Detection and identification of occluders using the wavelet transform.

Authors
Publication date
1995
Publication type
Thesis
Summary The work presented in this thesis is part of the acoustic-phonetic decoding of speech. In this context, two steps have been dissociated: the detection and the recognition of French occluders using the wavelet transform. In the detection stage, we tried to approximate the bar of explosion of the occluders by an impulse. The validation of this model is done by analyzing the correlation functions between the modulus of the wavelet transform of the speech signal and that of the analyzing wavelet. For deaf occluders (respectively sonorous), a detection rate equal to 89.5% (respectively 67.6%) is associated with a false alarm rate of 10.5% (respectively 32.4%). The interest of our detection system is twofold. On the one hand, it allows the localization of the explosion bar with an error of between 0.2 ms and 1 ms depending on the frequency structure of the occlusion. On the other hand, it allows to measure the more or less impulsive character of the occlusive. Although robust, the detection system is less efficient for noisy signals. A prior reduction of the background noise level does not systematically improve the detection rates.
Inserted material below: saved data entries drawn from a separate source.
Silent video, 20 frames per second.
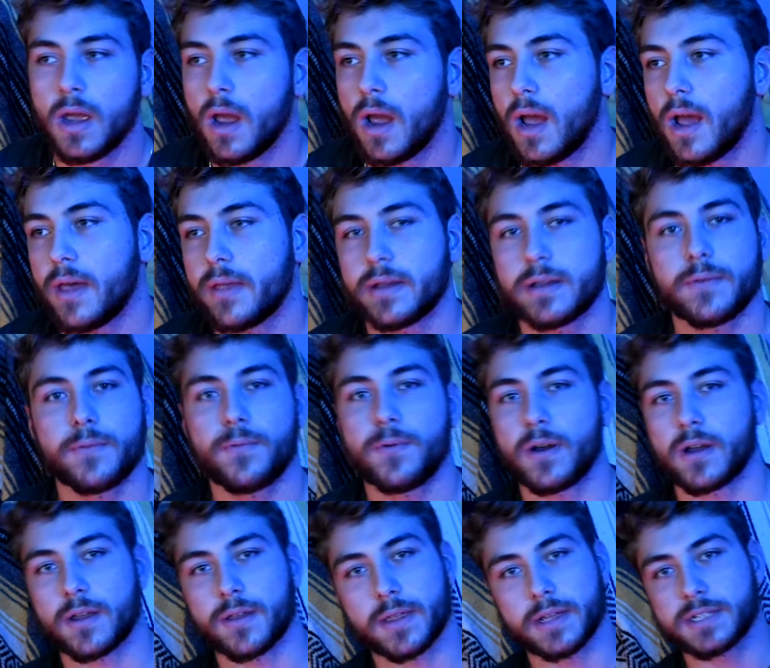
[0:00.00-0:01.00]

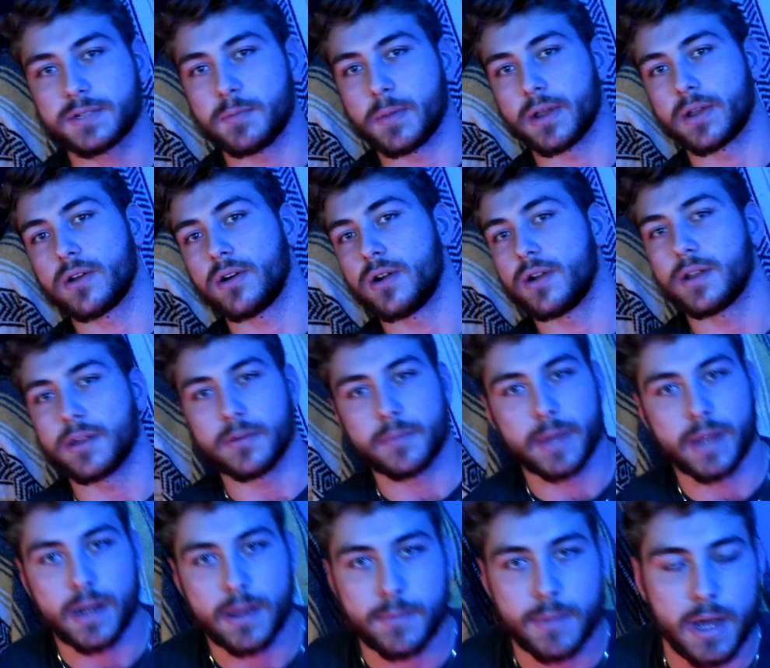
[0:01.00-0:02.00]
Fuck it, that's my cardio,
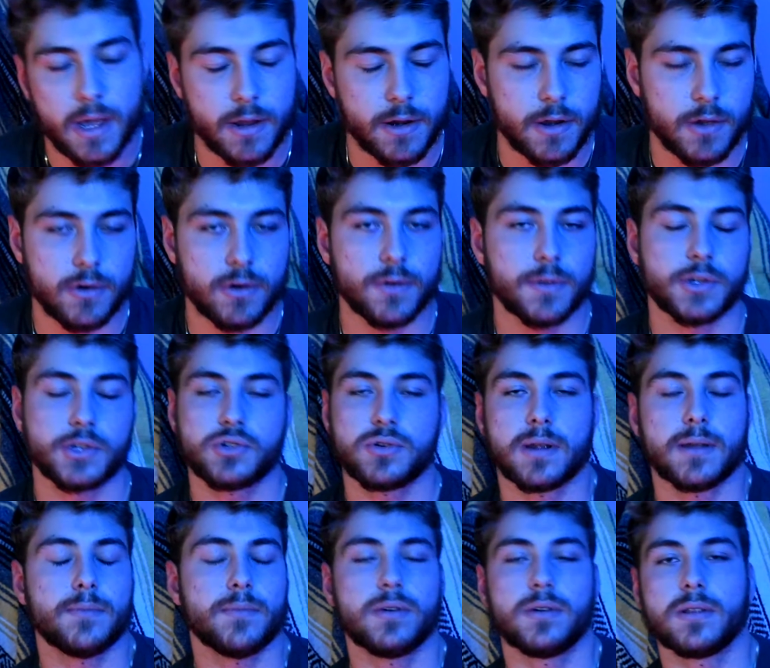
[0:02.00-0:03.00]
man. I'm not going to go on the
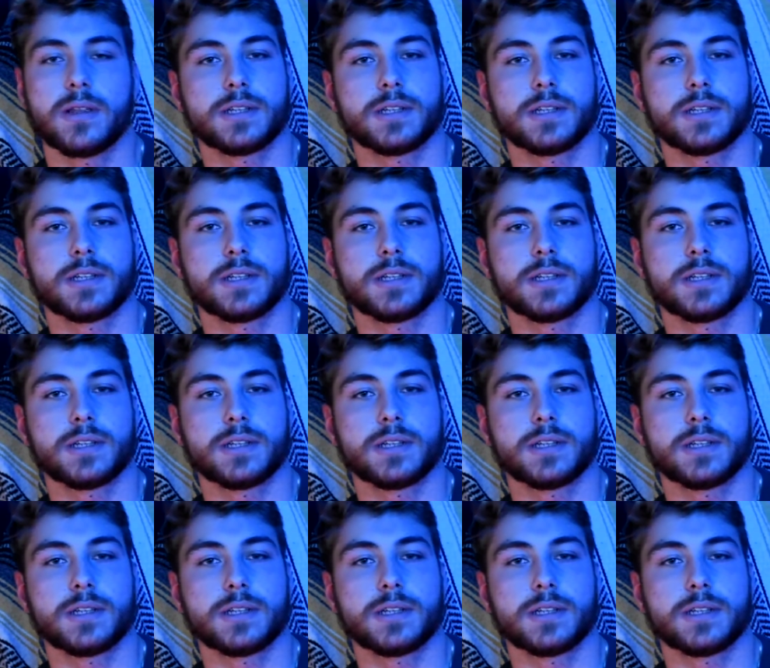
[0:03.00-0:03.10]
treadmill.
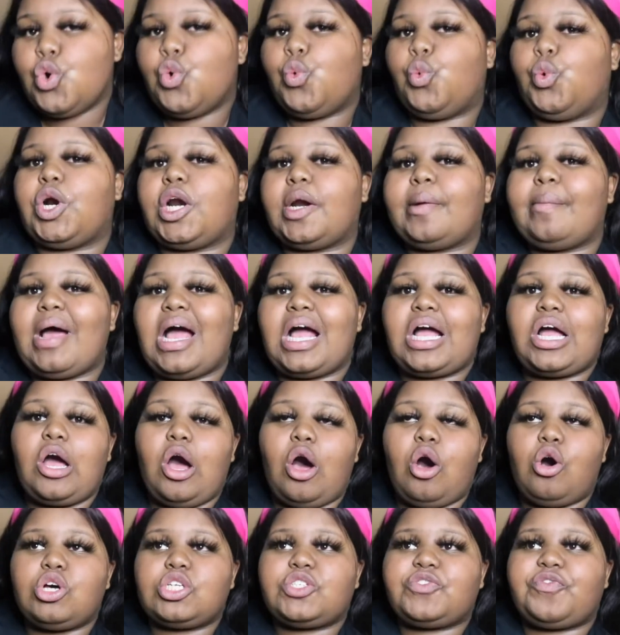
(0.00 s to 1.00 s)
What are my
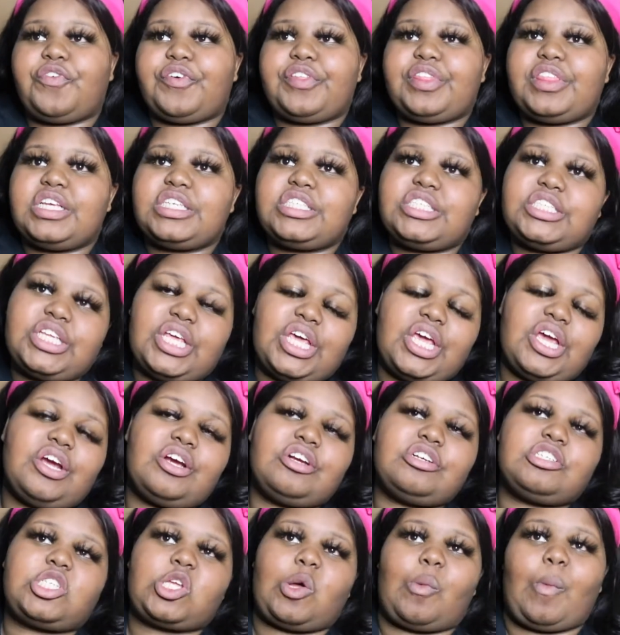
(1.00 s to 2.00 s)
goals for this
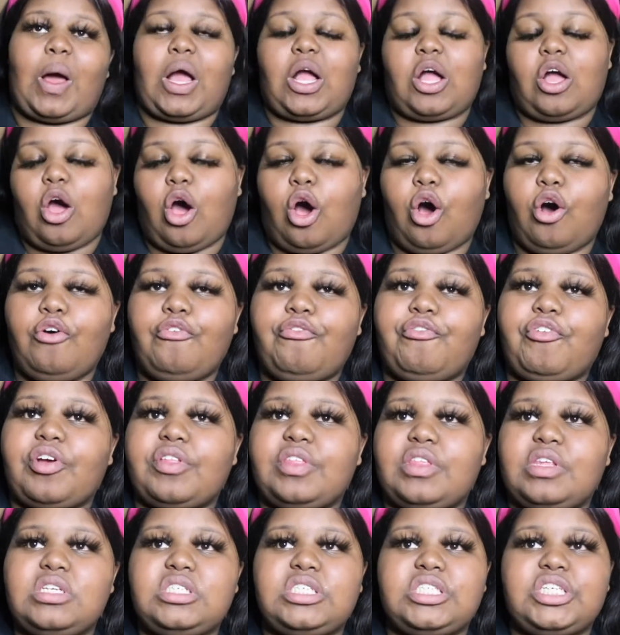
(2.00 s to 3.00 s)
year? So my goal
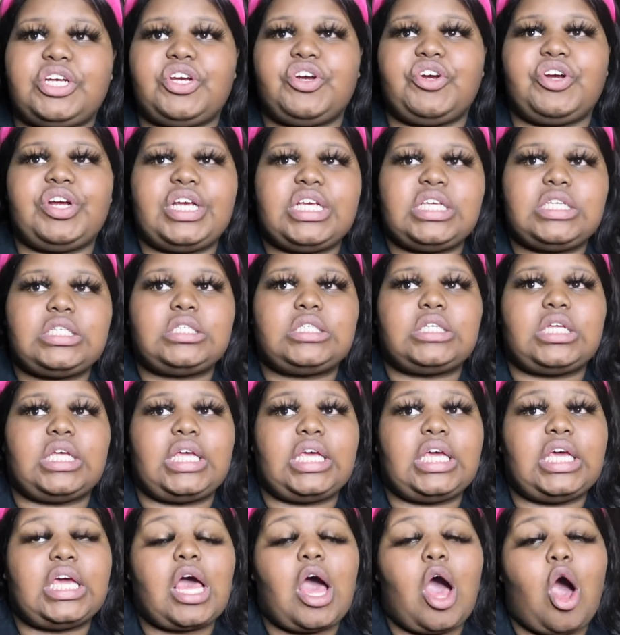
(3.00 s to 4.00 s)
for this year is to
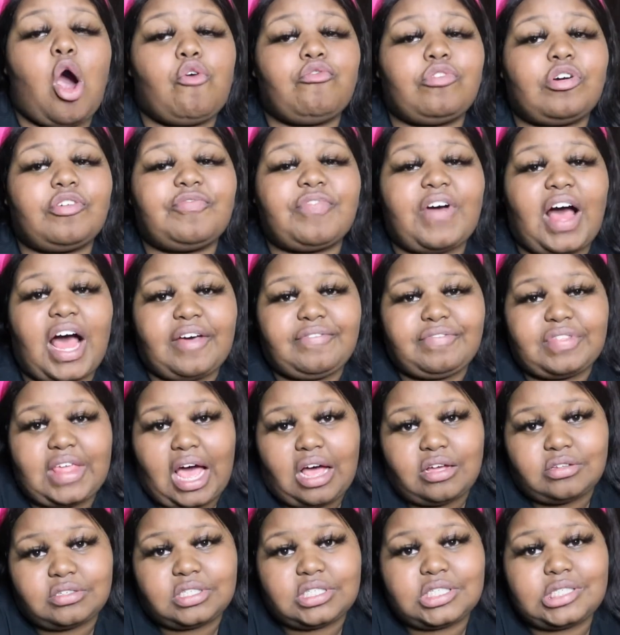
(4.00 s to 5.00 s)
hit over
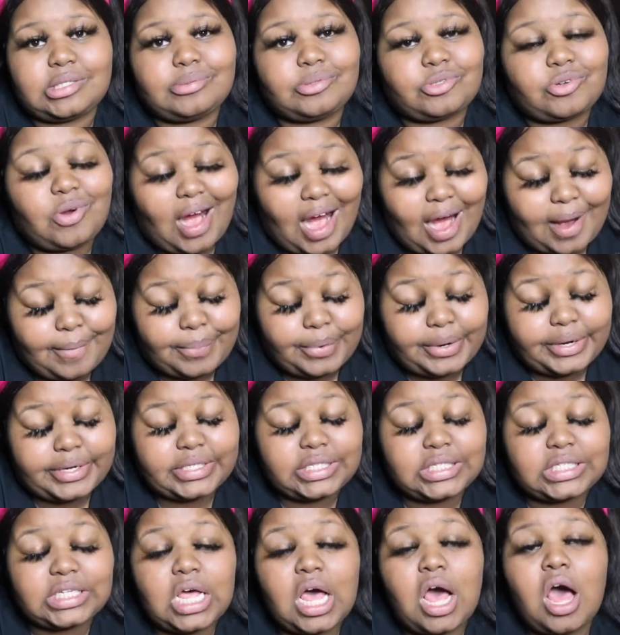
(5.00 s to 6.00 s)
5,000
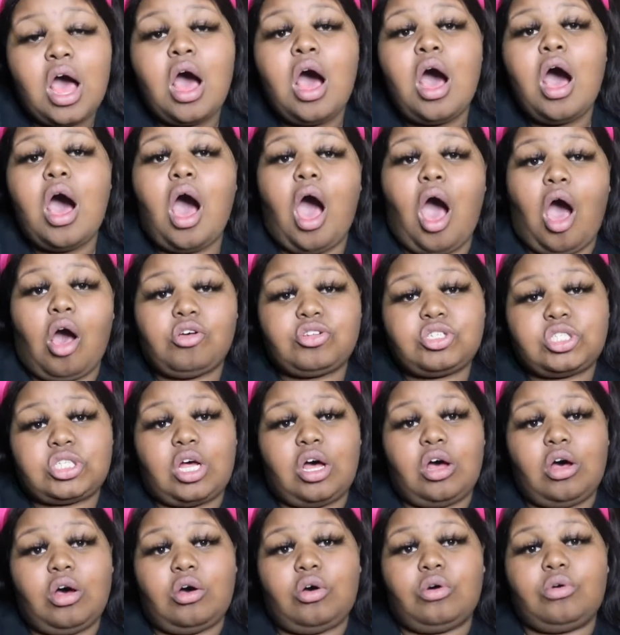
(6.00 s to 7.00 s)
subscribers.
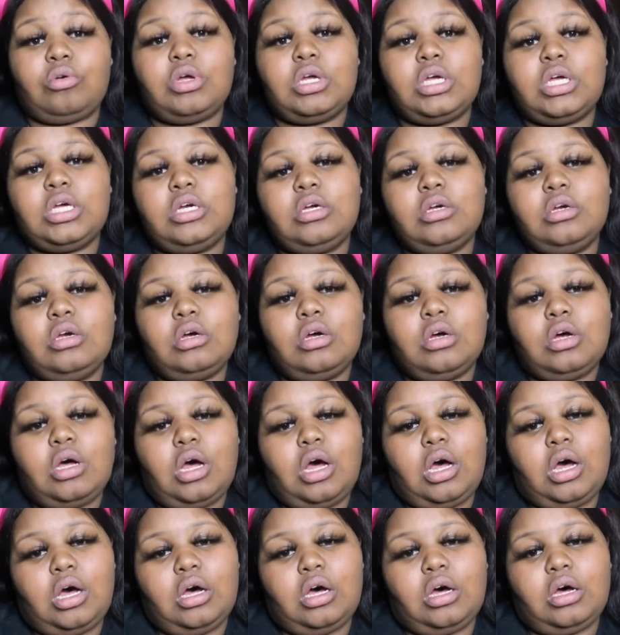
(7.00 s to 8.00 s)
Also,
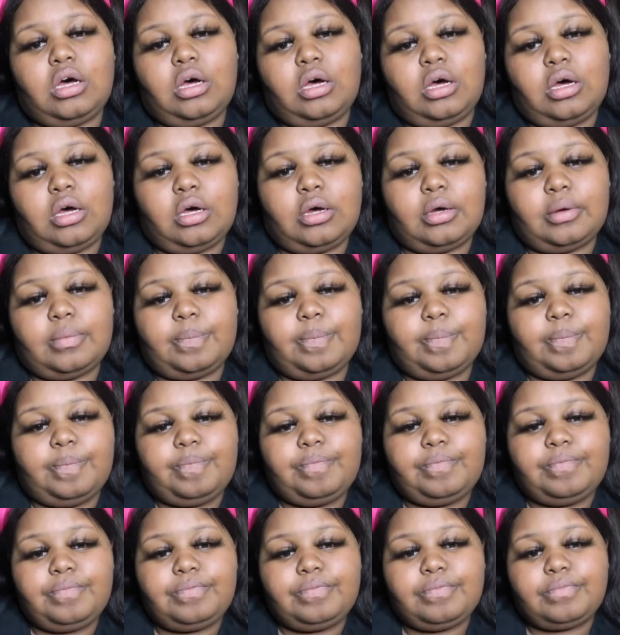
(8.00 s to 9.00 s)

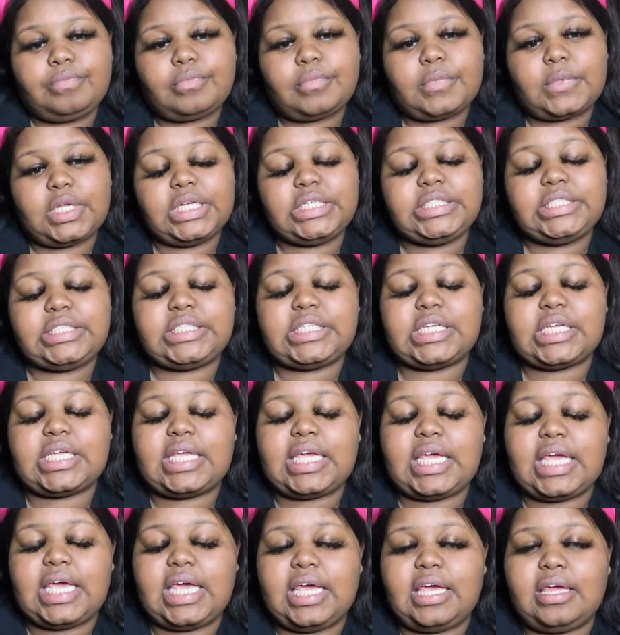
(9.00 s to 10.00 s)
to
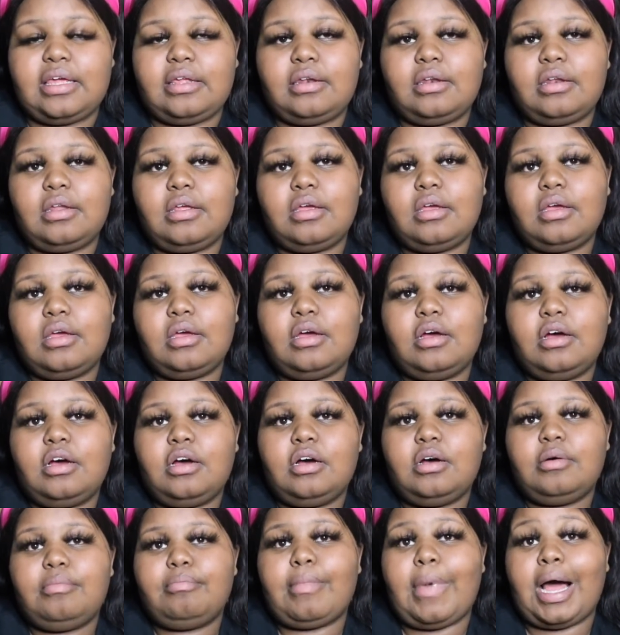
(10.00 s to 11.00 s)
get
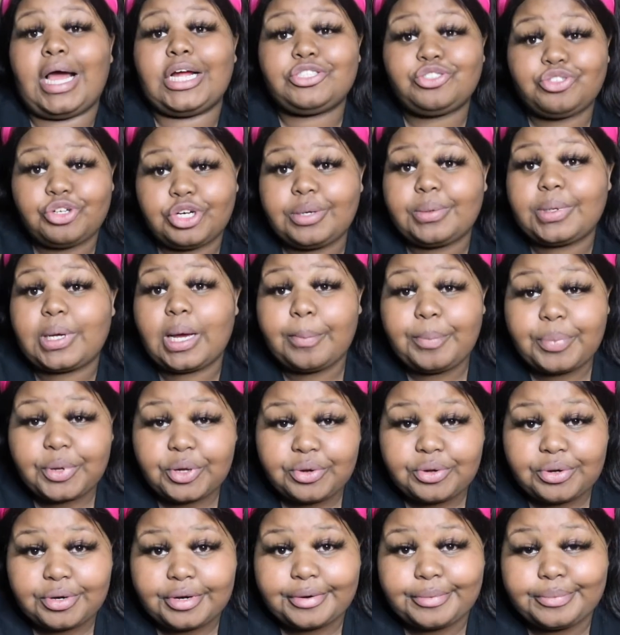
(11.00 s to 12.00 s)
my dream
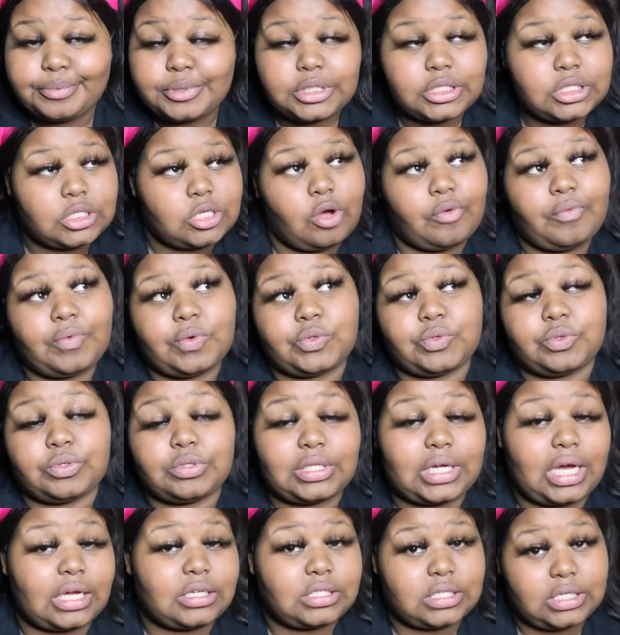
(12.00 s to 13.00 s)
computer, which is over
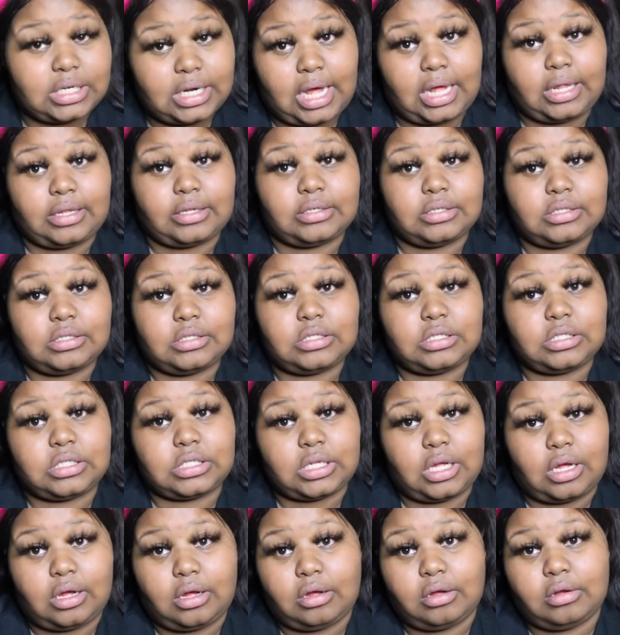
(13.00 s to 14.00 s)
$3,000.
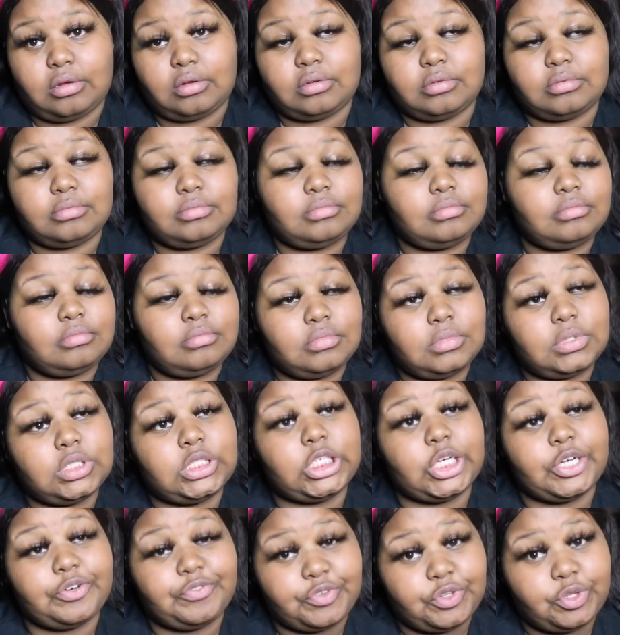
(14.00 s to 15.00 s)
So
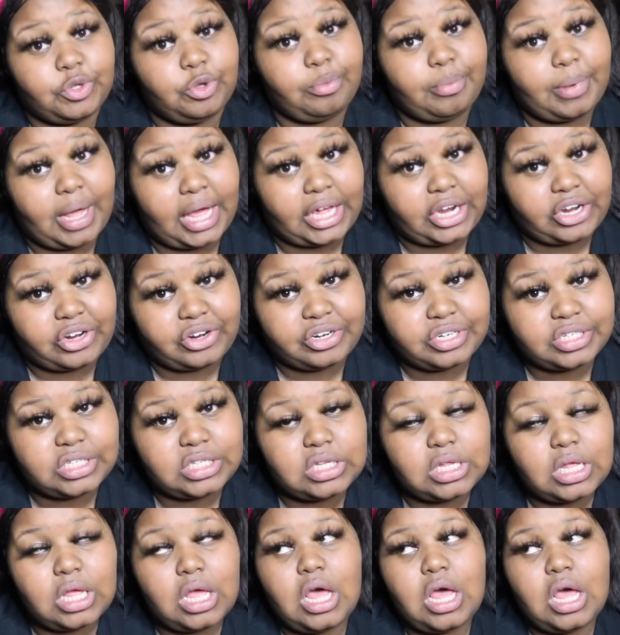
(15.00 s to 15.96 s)
your view matters.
Using blast bar detection, the recognition system is based on the statistical analysis of the average of the wavelet coefficients over a time support equal to one millisecond. Three analyses have been evaluated: discriminant analysis, segmentation trees and maximum likelihood trees. The discriminant analysis is characterized by an identification rate higher than 74% for contextual recognition. Moreover, it allows to recognize 70% of the false detections of the detection module. Due to the evaluation and performance of each of these methods, only the recognition rates of this analysis are compared to those of ten systems described in the literature. For a 99% confidence interval, seven of them show non-significantly different performance. This comparison shows that the high frequency smoothing of the wavelet transform is not a major handicap for the recognition of deaf occluders as one might have supposed.